**ABOUT THIS TASK**: Each line in the records below, from the one that contains "[00:00:08.10]" to the one that contains "Word for word: dâm", should be reproduced exactly, the first and last included.

== SUPPLIED DATA

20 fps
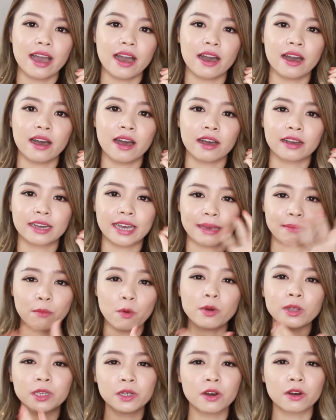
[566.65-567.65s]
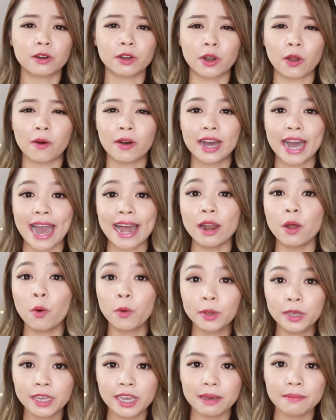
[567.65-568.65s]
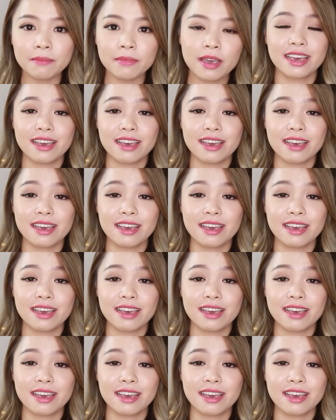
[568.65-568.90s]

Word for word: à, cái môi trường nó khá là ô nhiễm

====
== SUPPLIED DATA

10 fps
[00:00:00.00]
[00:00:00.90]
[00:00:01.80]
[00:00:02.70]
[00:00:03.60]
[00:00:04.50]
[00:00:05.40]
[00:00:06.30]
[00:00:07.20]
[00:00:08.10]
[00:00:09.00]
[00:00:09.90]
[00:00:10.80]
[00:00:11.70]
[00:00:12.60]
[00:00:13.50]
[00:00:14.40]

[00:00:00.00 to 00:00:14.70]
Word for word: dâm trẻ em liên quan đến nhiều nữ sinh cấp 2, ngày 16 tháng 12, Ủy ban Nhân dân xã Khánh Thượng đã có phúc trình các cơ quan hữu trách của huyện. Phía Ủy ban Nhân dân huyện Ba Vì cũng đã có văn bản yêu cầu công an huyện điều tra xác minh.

====

**RESULT BELOW**:
[00:00:08.10]
[00:00:09.00]
[00:00:09.90]
[00:00:10.80]
[00:00:11.70]
[00:00:12.60]
[00:00:13.50]
[00:00:14.40]

[00:00:00.00 to 00:00:14.70]
Word for word: dâm trẻ em liên quan đến nhiều nữ sinh cấp 2, ngày 16 tháng 12, Ủy ban Nhân dân xã Khánh Thượng đã có phúc trình các cơ quan hữu trách của huyện. Phía Ủy ban Nhân dân huyện Ba Vì cũng đã có văn bản yêu cầu công an huyện điều tra xác minh.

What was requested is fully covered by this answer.